Former Assemblyman Vince Polistina (R-Egg Harbor Township) will get another shot at a career in the legislature after defeating former Atlantic County Freeholder Seth Grossman in Tuesday’s primary.
The Republican contest to succeed State Sen. Chris Brown (R-Ventnor City), who did not seek re-election, was in some ways a microcosm of the growing pains faced by the Republican Party nationally.
Grossman, a controversial candidate who lost organizational support over a series of controversial statements and social media posts during his 2018 congressional bid, ran as a fervently pro-Trump Republican, leaning into cultural issues popularized among Republicans by the former President’s stint in the White House.
He launched attacks over cancel culture and “woke” Democrats and called for a boycott of Coca Cola after the company issued a statement against a set of voting restrictions enacted in Georgia.
Eventually, he moved to target Polistina over public contracts held by the former assemblyman’s engineering firm, charging the party-backed candidate would put his finances above his constituents.
Polistina’s campaign came into the race with advantages. He and his Assembly running mates, former Deputy Attorney General Claire Swift and former Atlantic City Mayor Don Guardian, were awarded the Atlantic County Republican line.

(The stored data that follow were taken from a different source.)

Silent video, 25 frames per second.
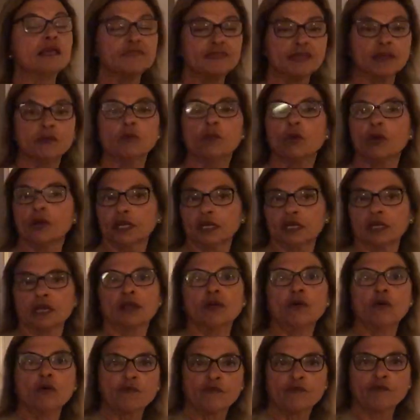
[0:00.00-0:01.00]
than what it can
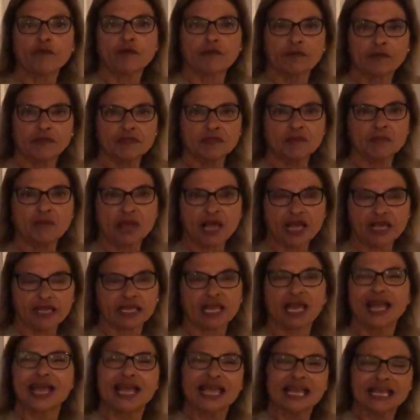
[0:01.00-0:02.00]
go for on the
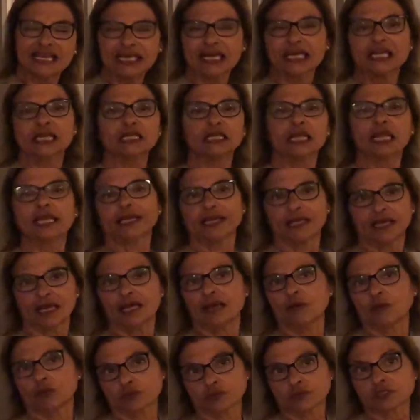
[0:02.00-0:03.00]
market. Kind of like a
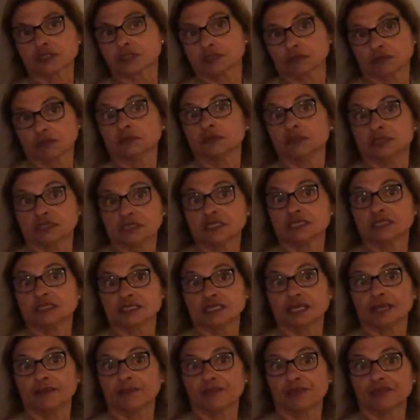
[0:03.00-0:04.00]
house is the
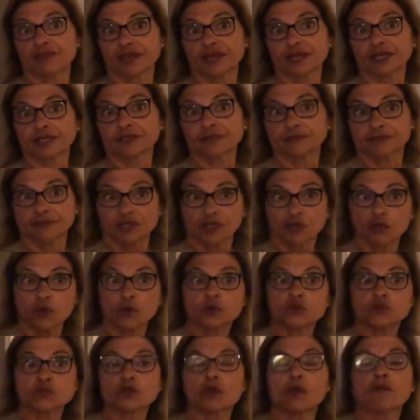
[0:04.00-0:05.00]
same thing.
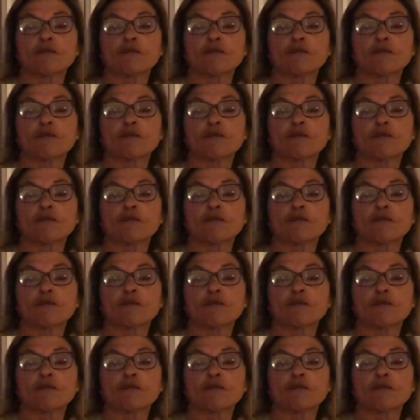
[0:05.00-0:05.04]
Goes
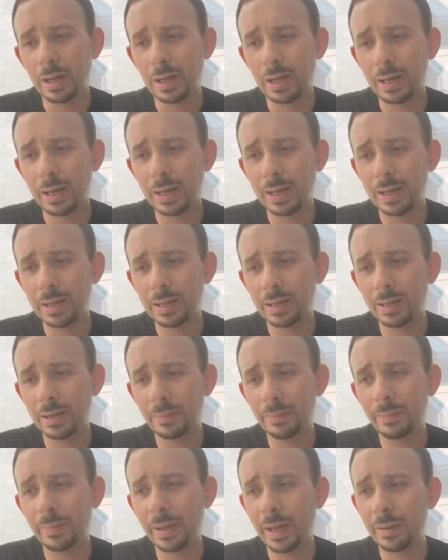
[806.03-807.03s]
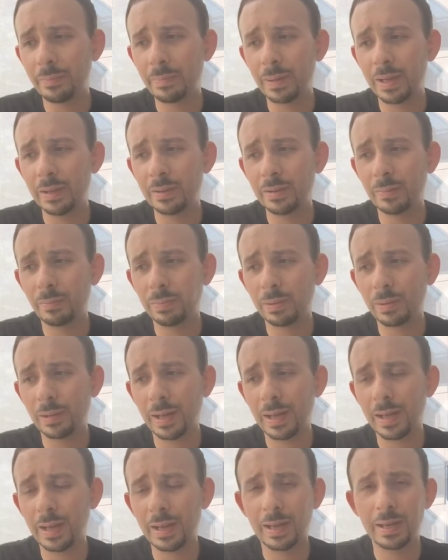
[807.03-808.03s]
I had been in the
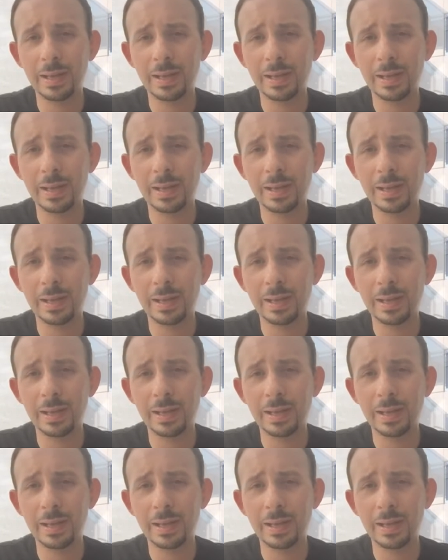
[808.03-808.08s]
play.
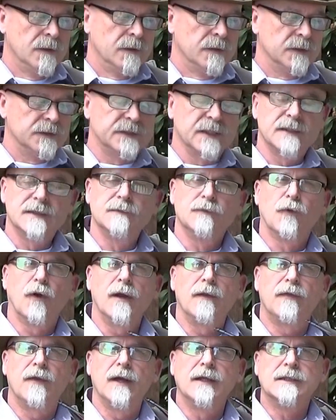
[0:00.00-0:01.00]
that said some
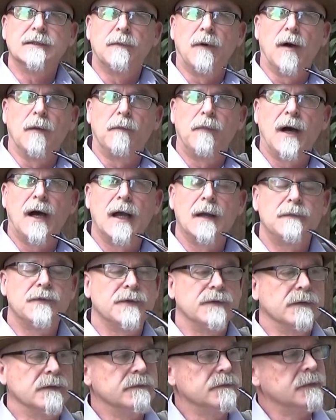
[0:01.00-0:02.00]
great things about
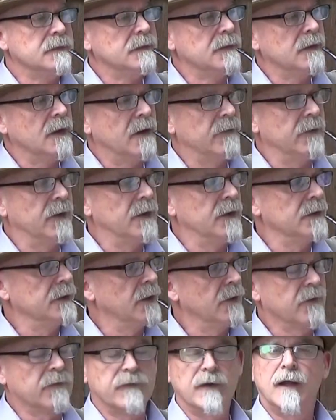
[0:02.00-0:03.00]
pipes.
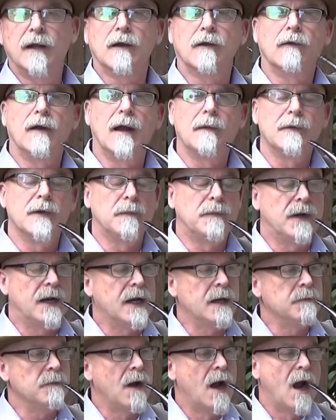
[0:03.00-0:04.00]
Another feller grabbing a
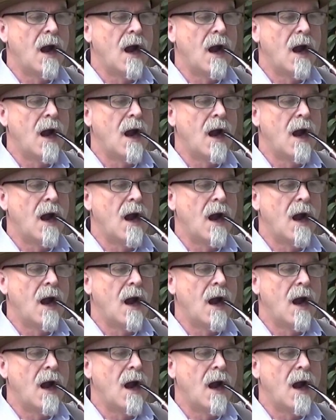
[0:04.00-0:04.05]
pipe.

That afforded them a preferential ballot position, while Grossman’s name was relegated to ballot Siberia, with empty columns separating the two candidates. Polistina’s campaign also had a sizeable cash advantage moving into the last month of the race.

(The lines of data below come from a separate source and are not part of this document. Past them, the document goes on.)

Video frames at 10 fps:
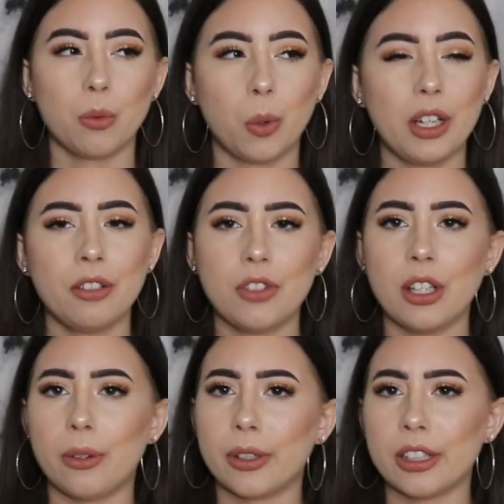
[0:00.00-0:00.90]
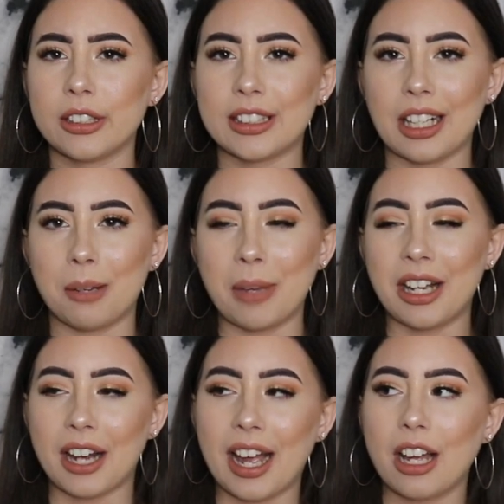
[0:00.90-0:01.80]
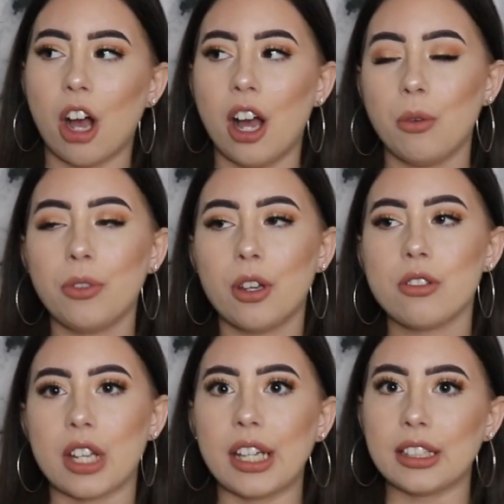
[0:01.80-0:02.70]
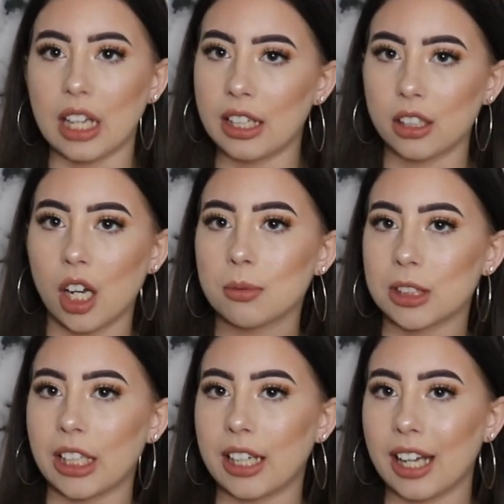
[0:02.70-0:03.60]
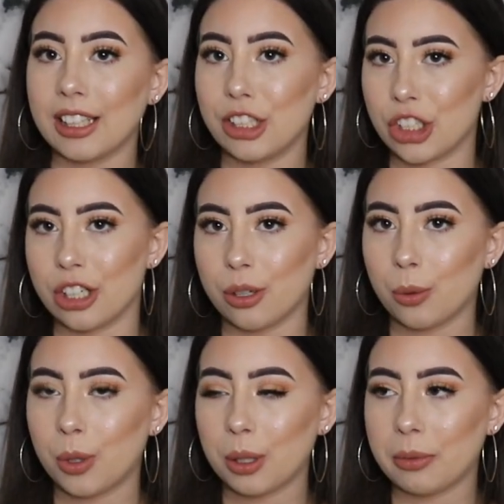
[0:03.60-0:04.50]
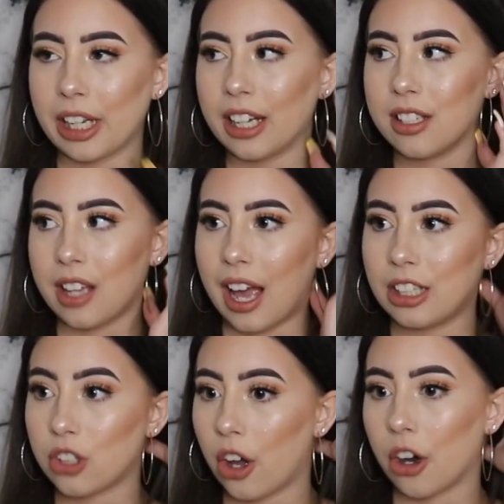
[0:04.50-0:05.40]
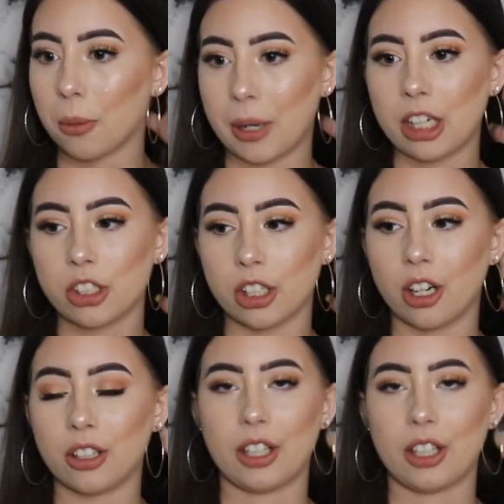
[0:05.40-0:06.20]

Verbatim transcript: One of the orders that I made, I got those like tank tops like Kylie Jenner wore because I saw her picture on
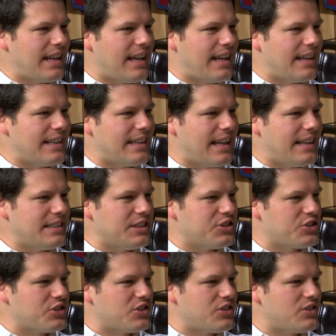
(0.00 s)
and it
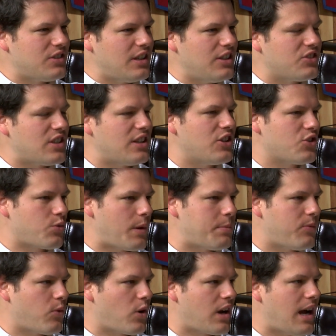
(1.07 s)
just he said this right
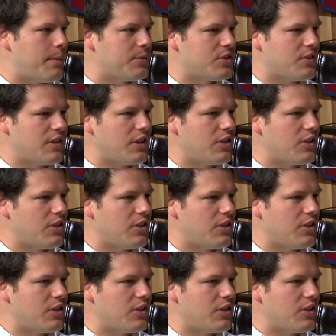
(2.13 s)
before well, comments yeah.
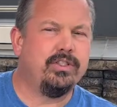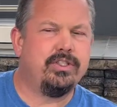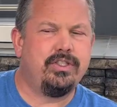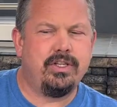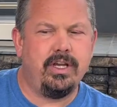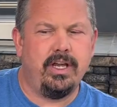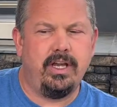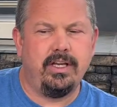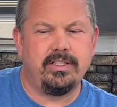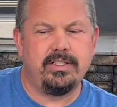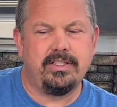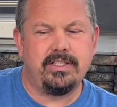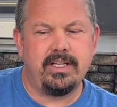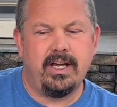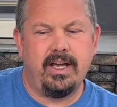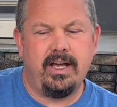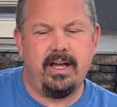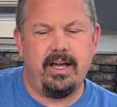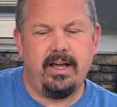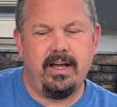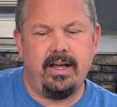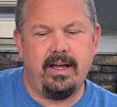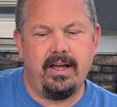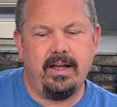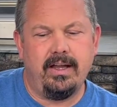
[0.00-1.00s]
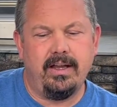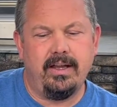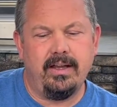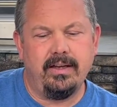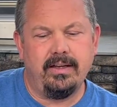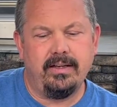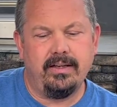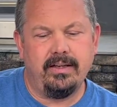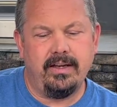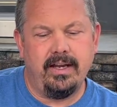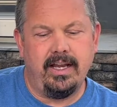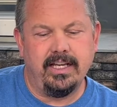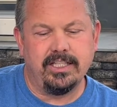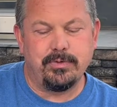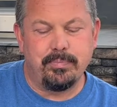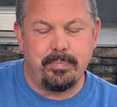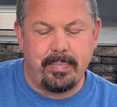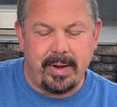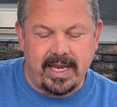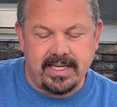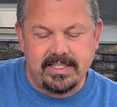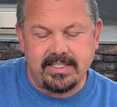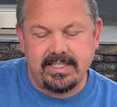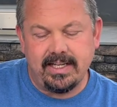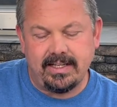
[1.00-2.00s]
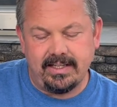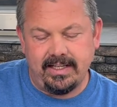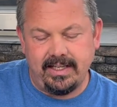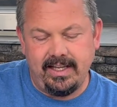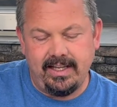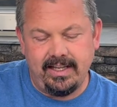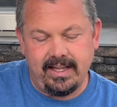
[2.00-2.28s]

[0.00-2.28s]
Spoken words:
it's basically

Grossman ran on his own, a fact he stressed in the waning days of the race. He said he was running against Polistina alone and would team up with Swift and Guardian for the general election.
The former assemblyman kept his messaging focused on more traditionally Republican issues, and the bulk of his attacks were aimed at Gov. Phil Murphy and the district’s Democratic candidates, Assemblymen Vince Mazzeo (D-Northfield) and John Armato (D-Buena) and Atlantic County Commissioner Caren Fitzpatrick.
The contest promises to be one of November’s most closely watched races. The second district is one of just three in the state with split representation.
Republicans controlled the district for much of the last 40 years, though Democrats held its Senate seat for much of the last decade. Armato won re-election in 2019 by a relatively thin margin, despite both Assemblymen easily winning their seats in 2017.
Brown defeated State Sen. Colin Bell without much trouble that year, winning a seven-point victory.
It remains to be seen how Trump’s absence affects the general election.